Available data:
-------------------------

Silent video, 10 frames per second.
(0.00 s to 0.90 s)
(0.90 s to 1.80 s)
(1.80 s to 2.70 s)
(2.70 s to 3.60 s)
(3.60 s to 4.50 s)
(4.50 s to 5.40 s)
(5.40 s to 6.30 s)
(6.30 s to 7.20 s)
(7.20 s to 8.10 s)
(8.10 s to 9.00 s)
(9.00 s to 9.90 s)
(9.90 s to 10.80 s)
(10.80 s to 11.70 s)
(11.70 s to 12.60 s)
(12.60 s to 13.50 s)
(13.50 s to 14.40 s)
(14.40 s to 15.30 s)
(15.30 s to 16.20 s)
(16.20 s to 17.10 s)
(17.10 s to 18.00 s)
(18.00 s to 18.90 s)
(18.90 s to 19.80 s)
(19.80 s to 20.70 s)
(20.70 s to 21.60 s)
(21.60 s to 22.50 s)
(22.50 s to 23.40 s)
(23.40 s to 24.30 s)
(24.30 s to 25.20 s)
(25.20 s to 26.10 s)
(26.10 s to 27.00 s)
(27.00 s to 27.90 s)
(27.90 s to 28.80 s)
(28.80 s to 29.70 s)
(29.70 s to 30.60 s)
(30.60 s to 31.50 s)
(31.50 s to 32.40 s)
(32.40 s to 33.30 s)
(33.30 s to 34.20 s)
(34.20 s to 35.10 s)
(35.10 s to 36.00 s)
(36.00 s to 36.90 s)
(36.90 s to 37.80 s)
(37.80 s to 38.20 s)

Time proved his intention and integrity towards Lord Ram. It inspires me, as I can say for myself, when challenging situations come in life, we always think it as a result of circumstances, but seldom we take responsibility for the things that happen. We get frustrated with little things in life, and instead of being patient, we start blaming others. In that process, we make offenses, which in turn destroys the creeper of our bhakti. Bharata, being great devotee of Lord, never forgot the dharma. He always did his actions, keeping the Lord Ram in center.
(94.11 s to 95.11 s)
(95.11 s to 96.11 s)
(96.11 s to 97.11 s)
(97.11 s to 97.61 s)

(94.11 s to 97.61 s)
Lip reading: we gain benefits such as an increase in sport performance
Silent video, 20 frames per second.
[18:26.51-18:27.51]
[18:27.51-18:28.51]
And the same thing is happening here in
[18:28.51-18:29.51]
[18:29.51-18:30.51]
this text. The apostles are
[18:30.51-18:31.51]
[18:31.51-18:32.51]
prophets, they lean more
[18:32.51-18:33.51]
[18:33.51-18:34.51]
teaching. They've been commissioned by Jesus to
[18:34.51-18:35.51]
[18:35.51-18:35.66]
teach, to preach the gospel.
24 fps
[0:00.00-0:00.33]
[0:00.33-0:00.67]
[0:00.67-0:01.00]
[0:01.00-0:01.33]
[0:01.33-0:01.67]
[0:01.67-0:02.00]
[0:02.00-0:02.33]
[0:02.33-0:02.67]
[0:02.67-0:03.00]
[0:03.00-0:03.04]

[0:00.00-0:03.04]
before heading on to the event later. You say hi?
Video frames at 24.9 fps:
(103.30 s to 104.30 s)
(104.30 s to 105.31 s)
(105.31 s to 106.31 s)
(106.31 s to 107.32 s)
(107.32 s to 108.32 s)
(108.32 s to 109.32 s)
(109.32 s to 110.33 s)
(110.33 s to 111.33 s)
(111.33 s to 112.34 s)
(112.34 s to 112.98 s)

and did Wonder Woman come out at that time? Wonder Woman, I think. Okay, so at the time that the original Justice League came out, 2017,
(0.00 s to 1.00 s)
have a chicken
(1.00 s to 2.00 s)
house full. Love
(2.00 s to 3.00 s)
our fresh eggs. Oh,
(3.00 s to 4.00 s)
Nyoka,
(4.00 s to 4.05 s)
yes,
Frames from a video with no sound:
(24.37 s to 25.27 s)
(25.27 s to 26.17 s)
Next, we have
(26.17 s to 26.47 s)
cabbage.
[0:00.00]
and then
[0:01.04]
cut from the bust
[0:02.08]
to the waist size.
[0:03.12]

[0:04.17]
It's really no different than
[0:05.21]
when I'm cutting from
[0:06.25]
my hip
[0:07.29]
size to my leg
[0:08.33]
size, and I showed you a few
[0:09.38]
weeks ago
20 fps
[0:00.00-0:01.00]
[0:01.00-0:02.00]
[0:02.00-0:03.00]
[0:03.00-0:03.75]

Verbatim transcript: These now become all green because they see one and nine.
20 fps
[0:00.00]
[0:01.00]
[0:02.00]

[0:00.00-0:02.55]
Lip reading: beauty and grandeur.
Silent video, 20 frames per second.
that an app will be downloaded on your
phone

-------------------------

In the listing above, the line with "(3.00 s to 4.00 s)" and every line after it must be set down word for word, and no other line.

(3.00 s to 4.00 s)
Nyoka,
(4.00 s to 4.05 s)
yes,
Frames from a video with no sound:
(24.37 s to 25.27 s)
(25.27 s to 26.17 s)
Next, we have
(26.17 s to 26.47 s)
cabbage.
[0:00.00]
and then
[0:01.04]
cut from the bust
[0:02.08]
to the waist size.
[0:03.12]

[0:04.17]
It's really no different than
[0:05.21]
when I'm cutting from
[0:06.25]
my hip
[0:07.29]
size to my leg
[0:08.33]
size, and I showed you a few
[0:09.38]
weeks ago
20 fps
[0:00.00-0:01.00]
[0:01.00-0:02.00]
[0:02.00-0:03.00]
[0:03.00-0:03.75]

Verbatim transcript: These now become all green because they see one and nine.
20 fps
[0:00.00]
[0:01.00]
[0:02.00]

[0:00.00-0:02.55]
Lip reading: beauty and grandeur.
Silent video, 20 frames per second.
that an app will be downloaded on your
phone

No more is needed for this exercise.